Here the job is to transcribe the data verbatim while leaving each picture out.

START Task data

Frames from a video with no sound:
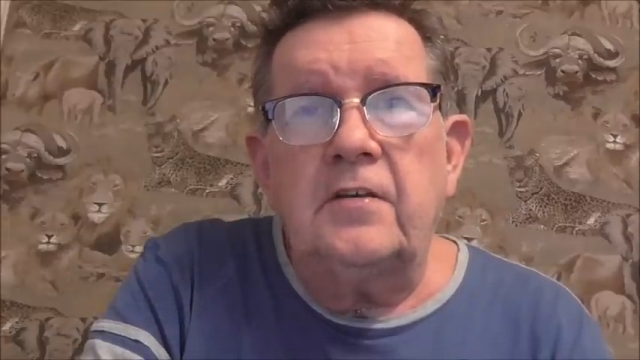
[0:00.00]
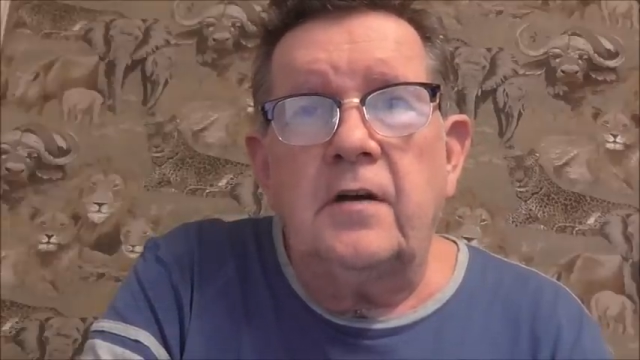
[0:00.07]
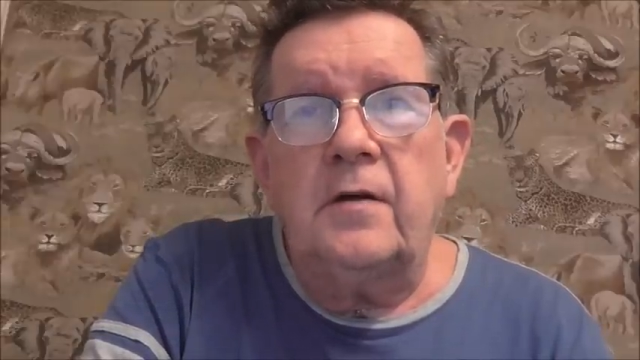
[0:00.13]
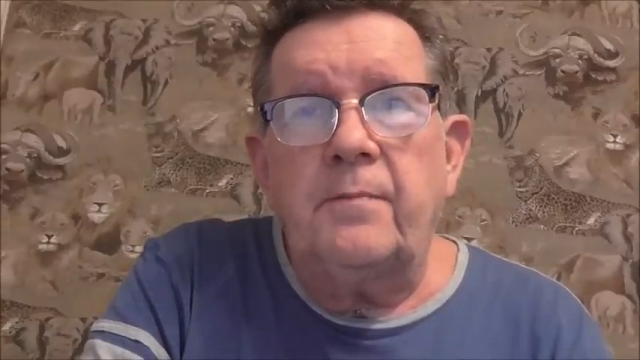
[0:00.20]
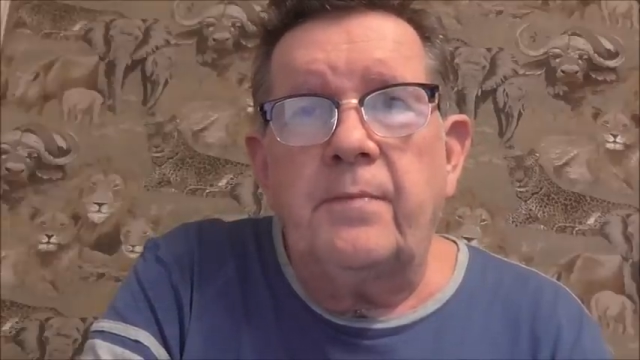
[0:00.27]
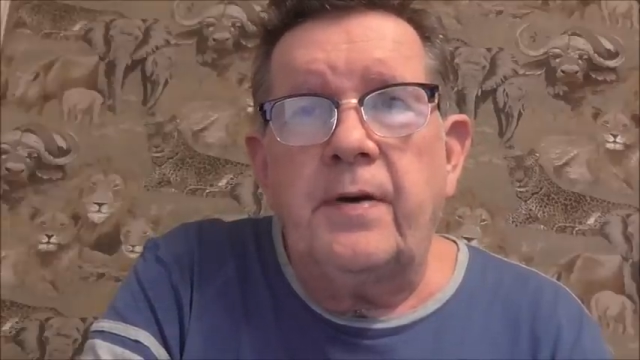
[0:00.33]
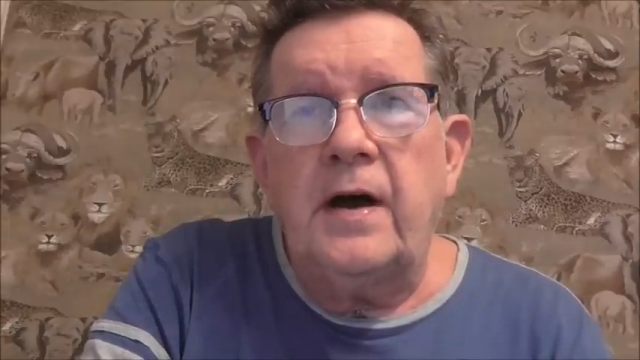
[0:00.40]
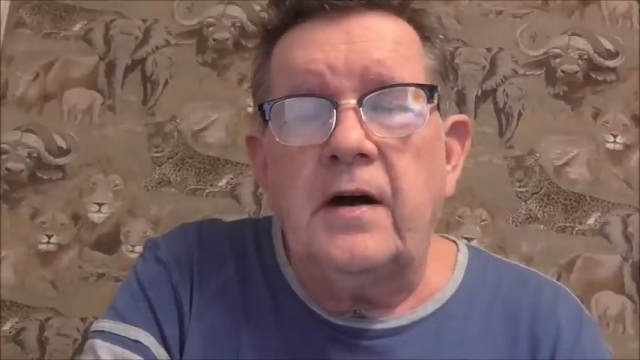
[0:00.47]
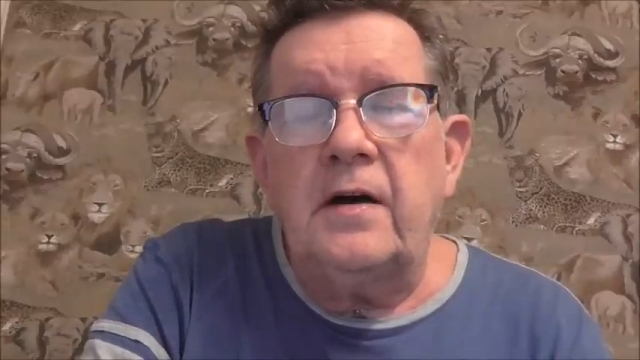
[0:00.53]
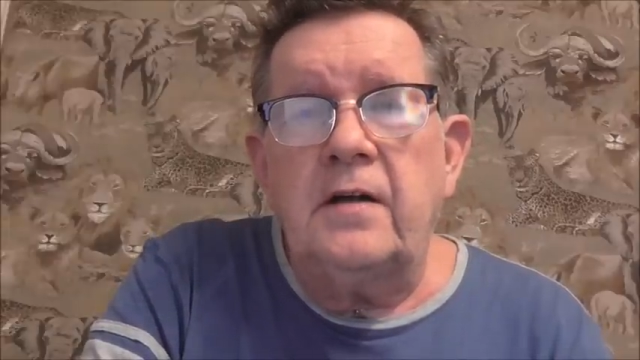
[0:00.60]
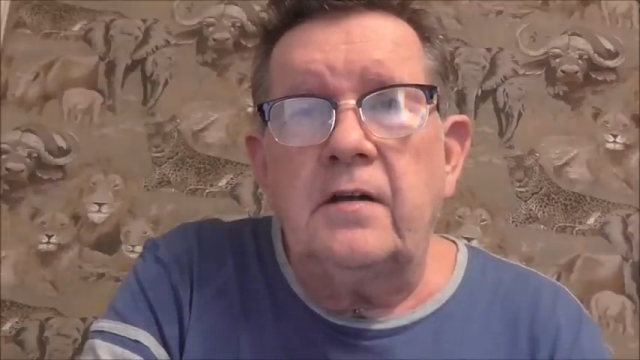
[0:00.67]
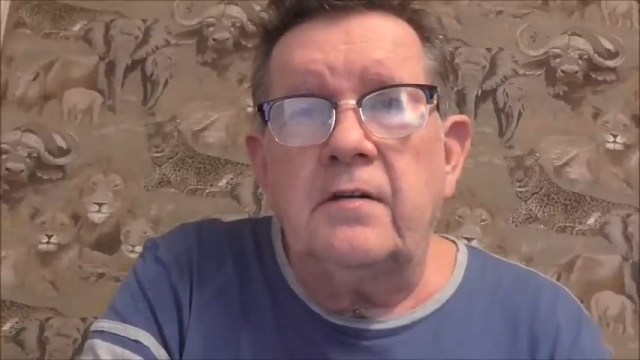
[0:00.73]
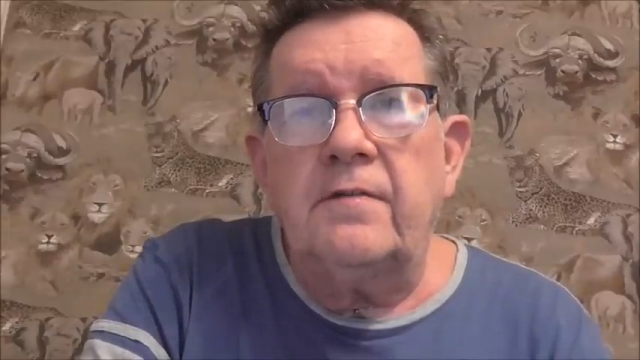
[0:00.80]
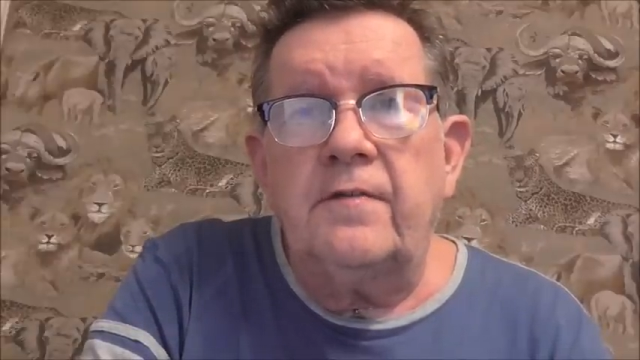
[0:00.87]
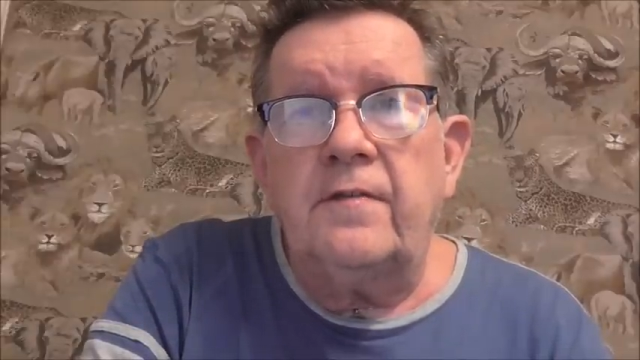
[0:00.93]
your
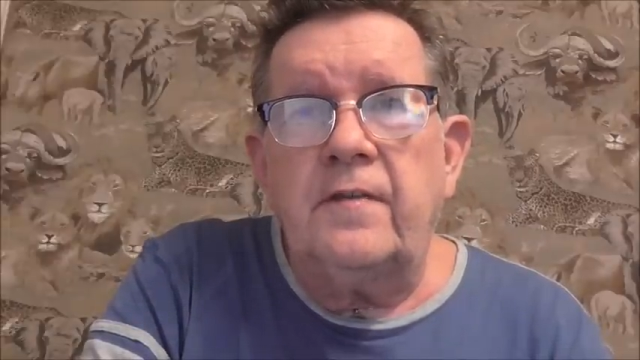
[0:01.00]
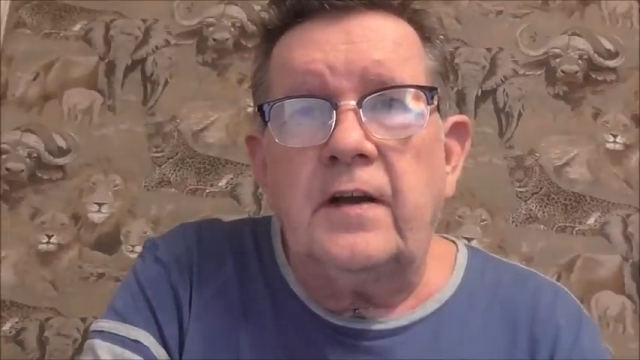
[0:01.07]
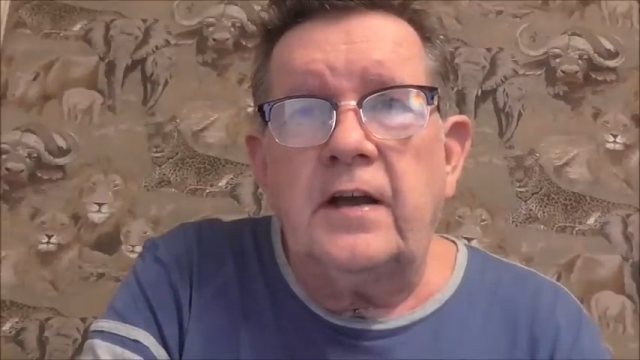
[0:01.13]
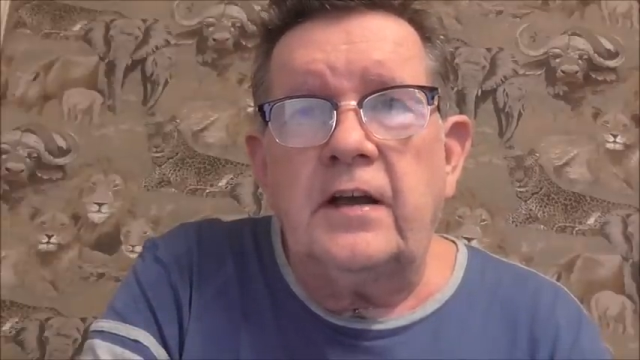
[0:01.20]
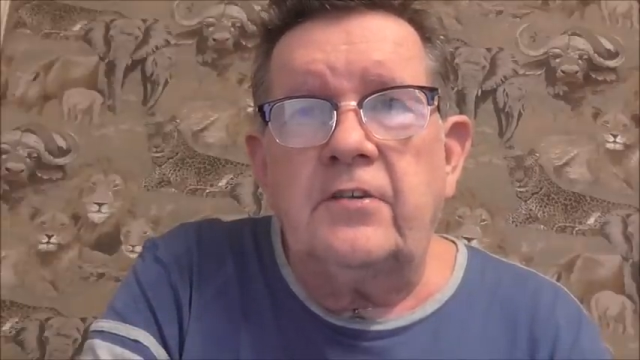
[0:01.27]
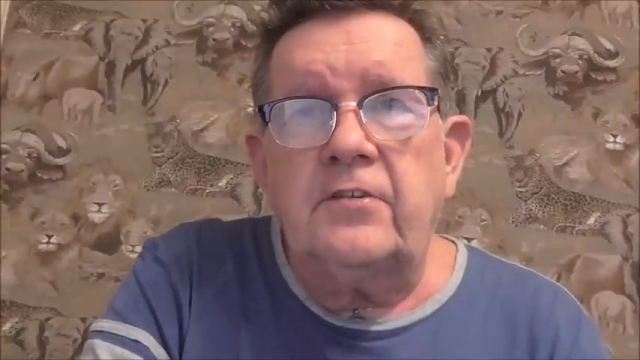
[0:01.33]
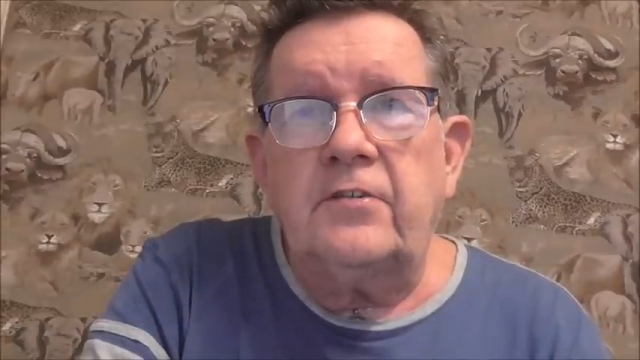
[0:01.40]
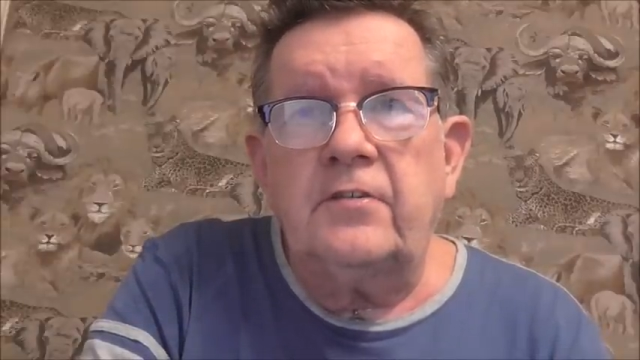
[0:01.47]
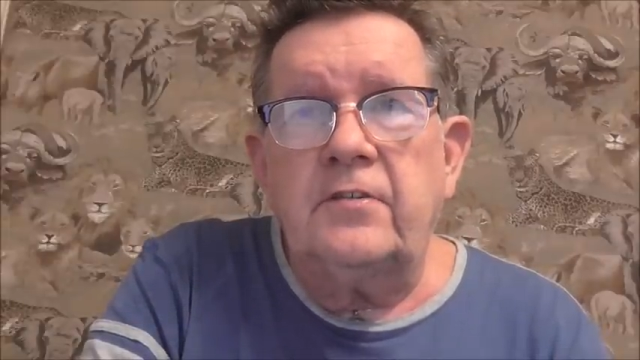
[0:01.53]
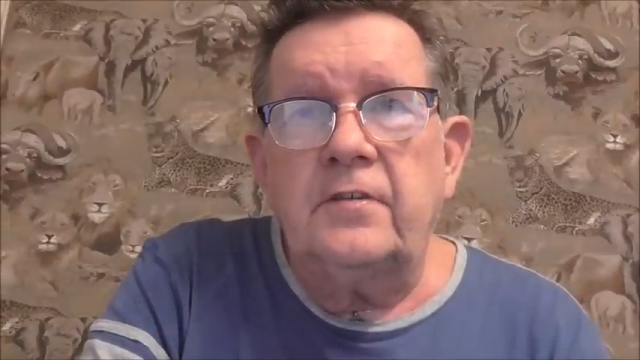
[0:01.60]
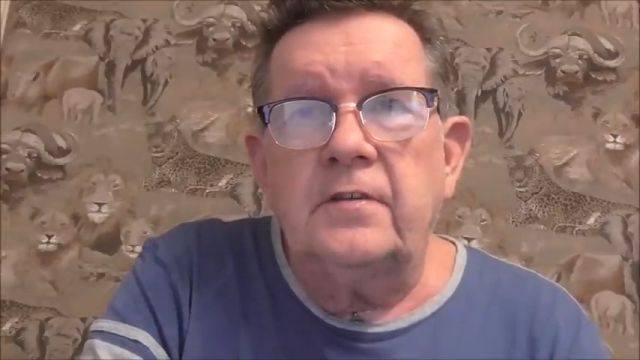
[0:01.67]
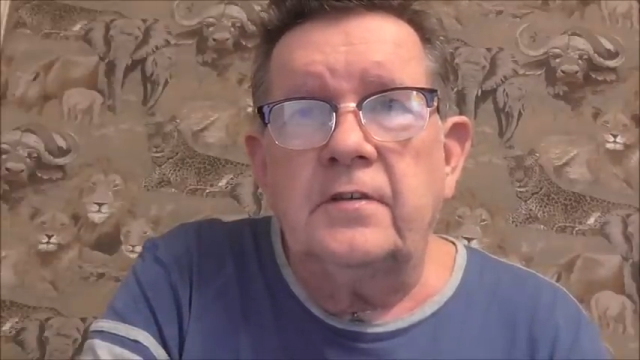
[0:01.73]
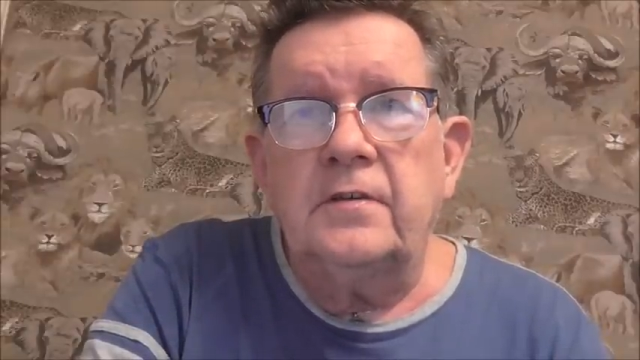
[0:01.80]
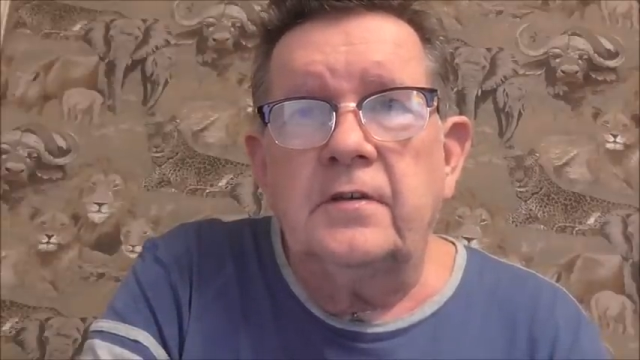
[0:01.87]
pound of flesh.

END Task data

Response to this exercise:
Frames from a video with no sound:
[0:00.00]
[0:00.07]
[0:00.13]
[0:00.20]
[0:00.27]
[0:00.33]
[0:00.40]
[0:00.47]
[0:00.53]
[0:00.60]
[0:00.67]
[0:00.73]
[0:00.80]
[0:00.87]
[0:00.93]
your
[0:01.00]
[0:01.07]
[0:01.13]
[0:01.20]
[0:01.27]
[0:01.33]
[0:01.40]
[0:01.47]
[0:01.53]
[0:01.60]
[0:01.67]
[0:01.73]
[0:01.80]
[0:01.87]
pound of flesh.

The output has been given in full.